▶ **What you are asked to do**:
Should a line in the entries below contain "with", return that line.

(Collected data)
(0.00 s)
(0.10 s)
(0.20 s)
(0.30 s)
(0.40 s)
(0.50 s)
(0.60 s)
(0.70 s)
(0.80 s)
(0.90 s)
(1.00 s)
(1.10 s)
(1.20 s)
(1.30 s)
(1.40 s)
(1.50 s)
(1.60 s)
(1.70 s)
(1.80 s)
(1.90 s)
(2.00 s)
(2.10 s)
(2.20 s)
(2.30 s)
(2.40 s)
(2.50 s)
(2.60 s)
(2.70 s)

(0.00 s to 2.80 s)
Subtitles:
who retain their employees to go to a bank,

* * *

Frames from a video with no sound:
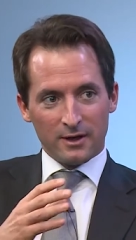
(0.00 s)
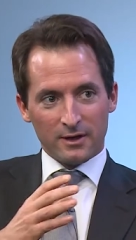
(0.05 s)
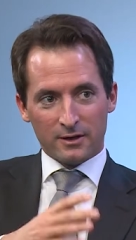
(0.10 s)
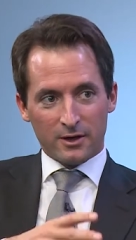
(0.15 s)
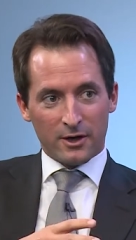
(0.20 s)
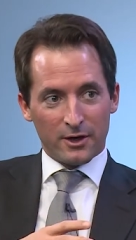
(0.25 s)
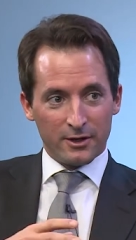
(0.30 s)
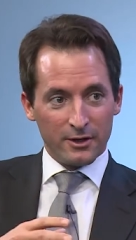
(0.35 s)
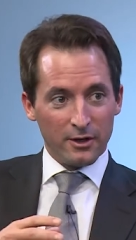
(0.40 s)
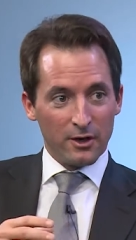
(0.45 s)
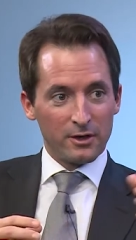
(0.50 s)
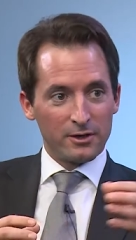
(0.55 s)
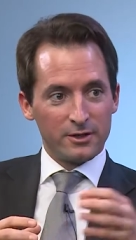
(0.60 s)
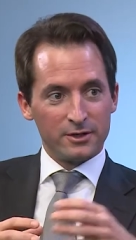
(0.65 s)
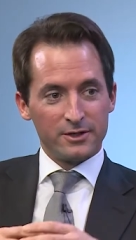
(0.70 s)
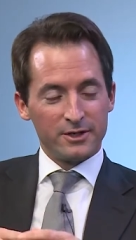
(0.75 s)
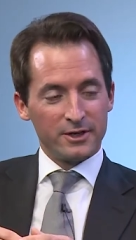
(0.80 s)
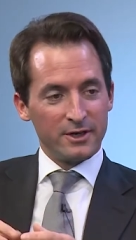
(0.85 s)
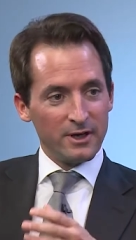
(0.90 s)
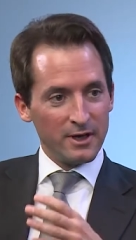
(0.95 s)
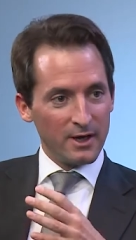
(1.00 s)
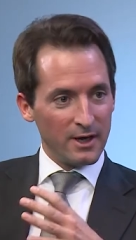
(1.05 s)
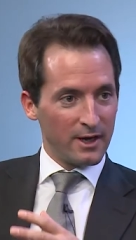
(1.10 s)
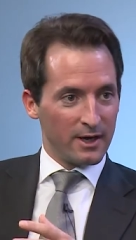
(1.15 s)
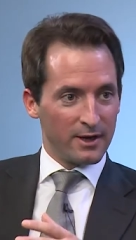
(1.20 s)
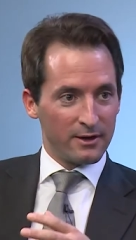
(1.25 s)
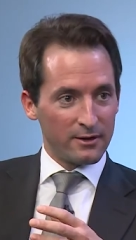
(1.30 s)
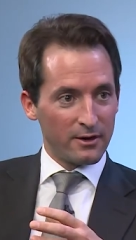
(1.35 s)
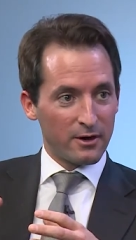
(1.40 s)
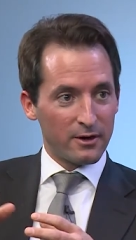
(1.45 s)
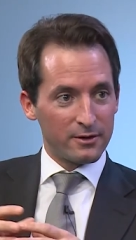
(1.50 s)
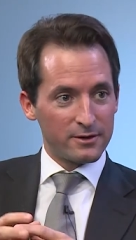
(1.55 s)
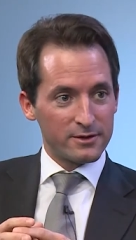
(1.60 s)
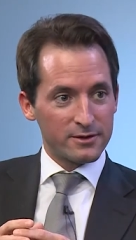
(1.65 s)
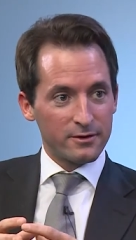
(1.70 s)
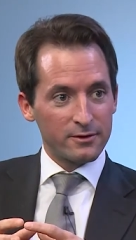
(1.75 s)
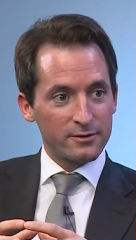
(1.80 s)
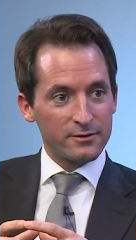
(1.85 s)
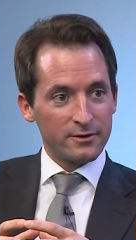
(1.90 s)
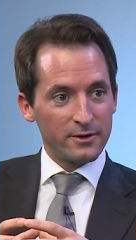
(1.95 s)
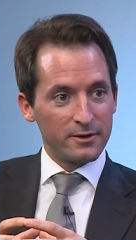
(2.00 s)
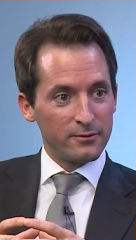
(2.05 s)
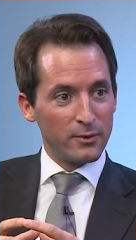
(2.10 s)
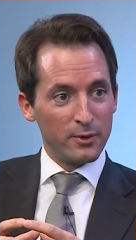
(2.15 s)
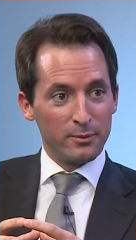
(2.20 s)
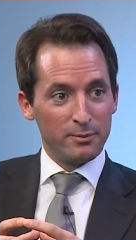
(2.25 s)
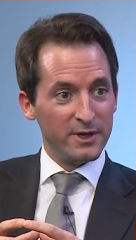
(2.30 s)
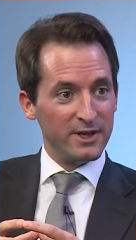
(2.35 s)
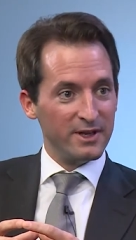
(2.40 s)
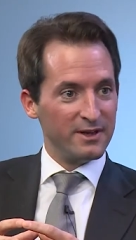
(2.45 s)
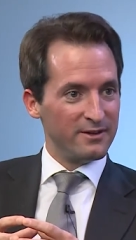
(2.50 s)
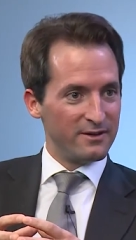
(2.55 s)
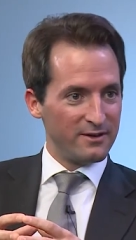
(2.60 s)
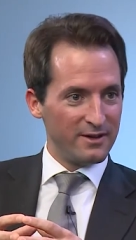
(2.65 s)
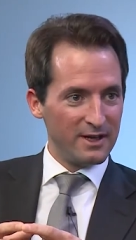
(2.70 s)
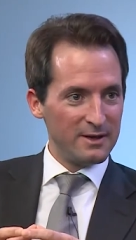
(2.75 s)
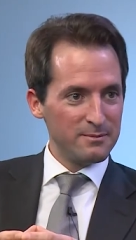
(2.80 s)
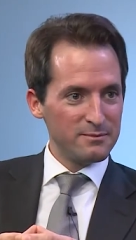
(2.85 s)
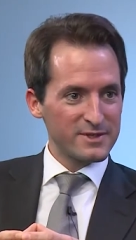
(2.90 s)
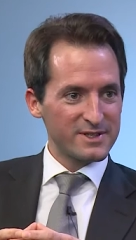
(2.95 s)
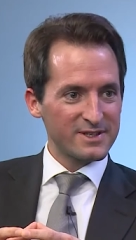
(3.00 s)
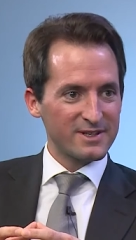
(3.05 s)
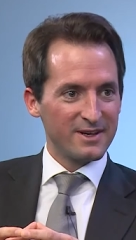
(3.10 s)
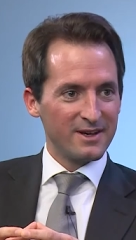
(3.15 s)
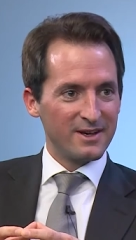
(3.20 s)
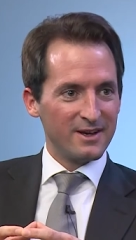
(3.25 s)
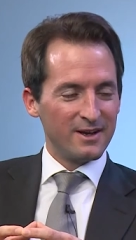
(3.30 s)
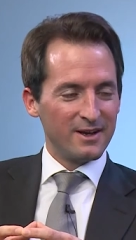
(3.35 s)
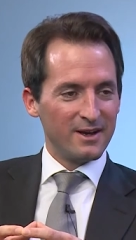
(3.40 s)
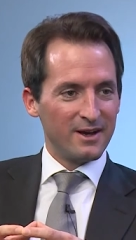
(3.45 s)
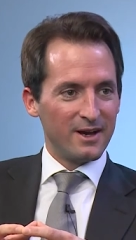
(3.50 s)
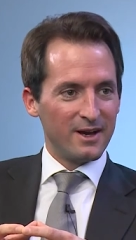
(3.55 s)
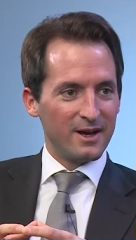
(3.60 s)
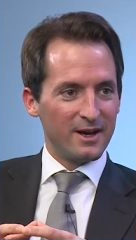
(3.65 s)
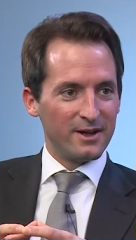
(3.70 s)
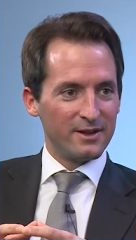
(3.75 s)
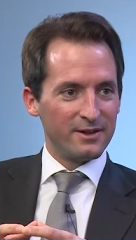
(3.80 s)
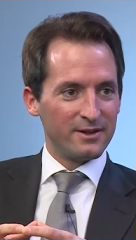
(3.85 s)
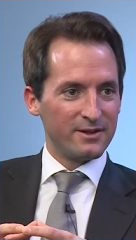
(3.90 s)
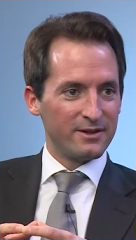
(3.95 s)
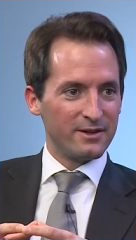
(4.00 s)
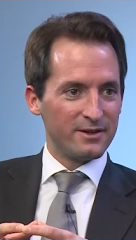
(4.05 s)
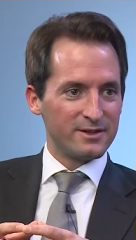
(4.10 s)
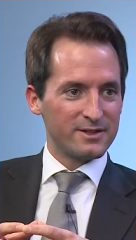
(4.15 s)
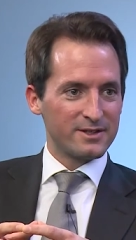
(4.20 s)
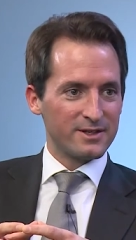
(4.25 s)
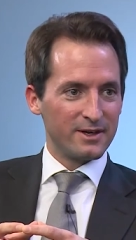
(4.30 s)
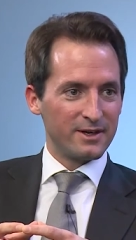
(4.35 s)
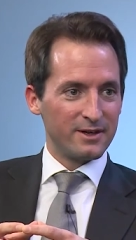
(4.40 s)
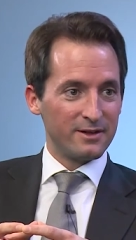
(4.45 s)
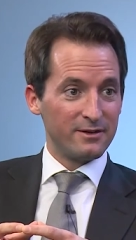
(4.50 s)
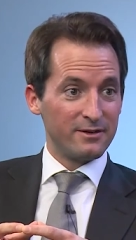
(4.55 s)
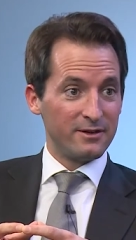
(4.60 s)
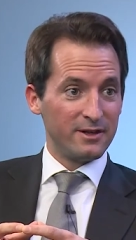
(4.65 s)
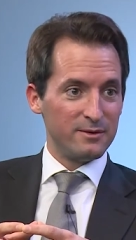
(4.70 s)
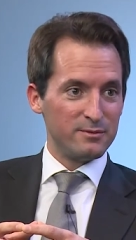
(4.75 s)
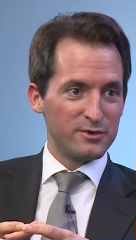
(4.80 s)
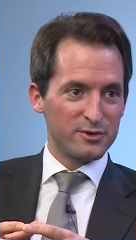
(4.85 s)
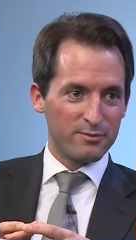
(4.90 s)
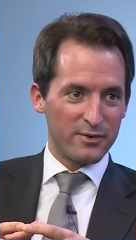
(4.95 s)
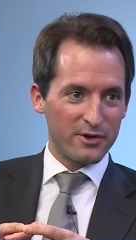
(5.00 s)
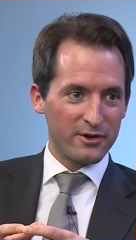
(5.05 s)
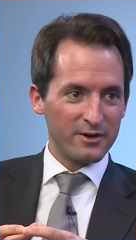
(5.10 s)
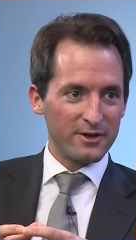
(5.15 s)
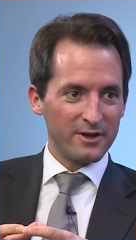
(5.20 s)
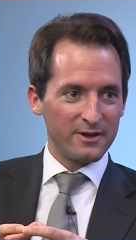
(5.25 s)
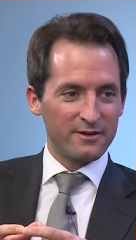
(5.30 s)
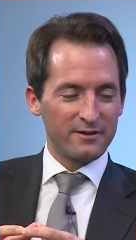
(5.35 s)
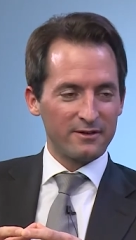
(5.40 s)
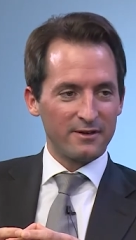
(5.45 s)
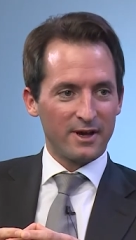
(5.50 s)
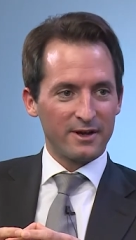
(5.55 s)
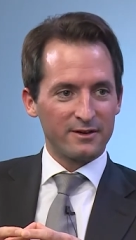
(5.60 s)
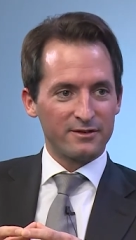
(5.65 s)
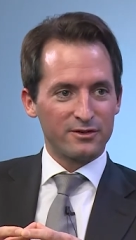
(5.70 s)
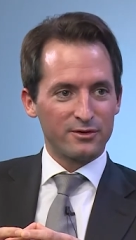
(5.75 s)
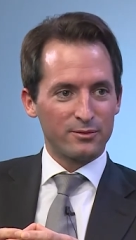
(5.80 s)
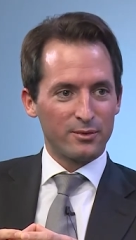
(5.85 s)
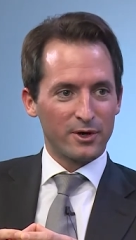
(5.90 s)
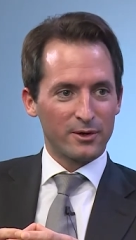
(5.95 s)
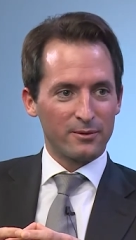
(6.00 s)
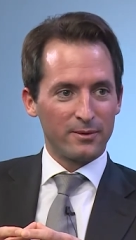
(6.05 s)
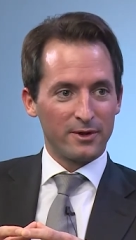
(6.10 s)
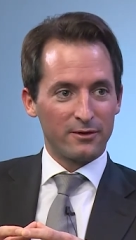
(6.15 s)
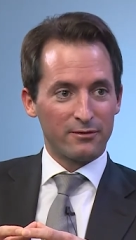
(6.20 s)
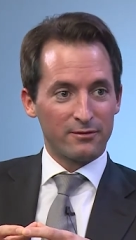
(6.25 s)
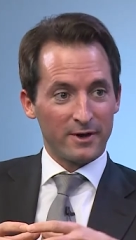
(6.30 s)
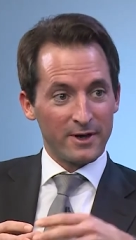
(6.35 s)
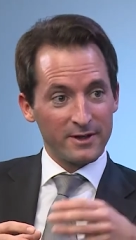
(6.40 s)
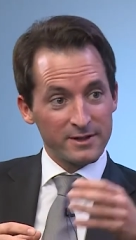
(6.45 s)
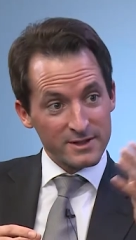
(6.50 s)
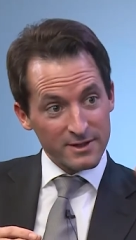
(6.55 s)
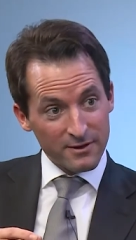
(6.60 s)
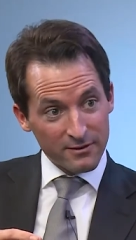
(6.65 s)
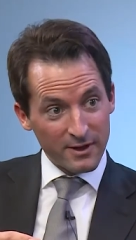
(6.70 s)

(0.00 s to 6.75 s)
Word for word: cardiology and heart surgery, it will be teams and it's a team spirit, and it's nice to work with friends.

▶ **Result of this exercise**:
Frames from a video with no sound:
Word for word: cardiology and heart surgery, it will be teams and it's a team spirit, and it's nice to work with friends.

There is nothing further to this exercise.